“History doesn’t repeat itself, but it does rhyme”: more on Facebook

I was reminded of this famous saying of Mark Twain’s when reading the latest news about the now notorious Facebook IPO.

A prior post described allegations that the lead underwriter,  Morgan Stanley, apparently shared information about Facebook’s flagging prospects with some, but not all, customers before the IPO — a claim of COI that will now be tested in the courts.  In the past few days  a different COI issue has surfaced, with reports that  “eight of the top nine U.S. mutual funds with Facebook shares as a percentage of total assets are run by Morgan Stanley’s asset-management arm [which may be suggestive of a COI  because] Morgan Stanley had a crucial role in lining up orders for Facebook as the social-media company prepared to go public. It helped advise Facebook executives to increase the size and price of the IPO, despite warnings the company was making about its profit outlook. The New York securities firm, which declined to comment, took in $200 million in underwriting fees and trading profits, according to regulatory filings and people involved in the deal.”   As noted by one commentator, “the Morgan Stanley funds’ large stakes raise questions about whether the firm’s role as lead underwriter influenced [the funds’ investment] decisions.”

It should be stressed that no one apparently has proven an improper motive in the purchasing decisions in this instance.   But, as was stated more generally by another commentator: “Institutions that underwrite shares and buy them on behalf of individuals represent another of those too-big-to-fail conflicts of interest that no one seems bothered enough by to actually change.
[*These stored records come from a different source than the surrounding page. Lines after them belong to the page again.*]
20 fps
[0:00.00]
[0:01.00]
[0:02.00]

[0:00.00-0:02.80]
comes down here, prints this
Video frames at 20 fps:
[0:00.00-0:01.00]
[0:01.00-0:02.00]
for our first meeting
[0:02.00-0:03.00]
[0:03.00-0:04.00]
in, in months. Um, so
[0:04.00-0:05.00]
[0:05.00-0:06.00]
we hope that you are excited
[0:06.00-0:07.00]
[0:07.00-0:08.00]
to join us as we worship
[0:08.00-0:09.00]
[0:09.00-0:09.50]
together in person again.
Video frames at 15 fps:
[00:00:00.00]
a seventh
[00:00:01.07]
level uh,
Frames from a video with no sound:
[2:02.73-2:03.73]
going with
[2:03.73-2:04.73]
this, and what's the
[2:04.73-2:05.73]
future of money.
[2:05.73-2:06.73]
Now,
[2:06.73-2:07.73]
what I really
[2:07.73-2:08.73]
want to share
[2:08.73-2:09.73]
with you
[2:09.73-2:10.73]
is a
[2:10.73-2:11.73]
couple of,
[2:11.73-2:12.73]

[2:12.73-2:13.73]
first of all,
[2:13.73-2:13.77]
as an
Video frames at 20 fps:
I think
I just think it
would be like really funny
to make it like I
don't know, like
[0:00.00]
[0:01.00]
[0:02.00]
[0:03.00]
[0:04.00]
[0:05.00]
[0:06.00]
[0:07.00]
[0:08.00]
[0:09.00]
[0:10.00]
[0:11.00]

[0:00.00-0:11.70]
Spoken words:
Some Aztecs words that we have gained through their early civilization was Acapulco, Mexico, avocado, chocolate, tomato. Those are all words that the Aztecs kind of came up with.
Until, of course, they get burned by one of these deals.”

A famous case in COI history where regulators were able to prove that a bank’s investment advisory business was polluted by other commercial considerations involved HP and Deutsche Bank. In 2003 the Securities and Exchange Commission brought charges against the advisory unit of the bank  where its “investment banking division was working for HP on [a] merger, and had intervened in [an asset management] proxy voting process on behalf of HP.” As stated by the SEC: “This created a material conflict of interest for [the advisory business], which had a fiduciary duty to act solely in the best interests of its advisory clients.”

And looking back further still… nearly ten years before this, one of my colleagues at NYU’s business school had penned a case study that eerily prefigured the HP/Deutsche Bank matter, for use in discussing how external forces could impact investment decisions made by fiduciaries.  Perhaps it was a work of pure imagination (I never asked him) but even at the time it seemed to have the ring of truth – and does even more so today.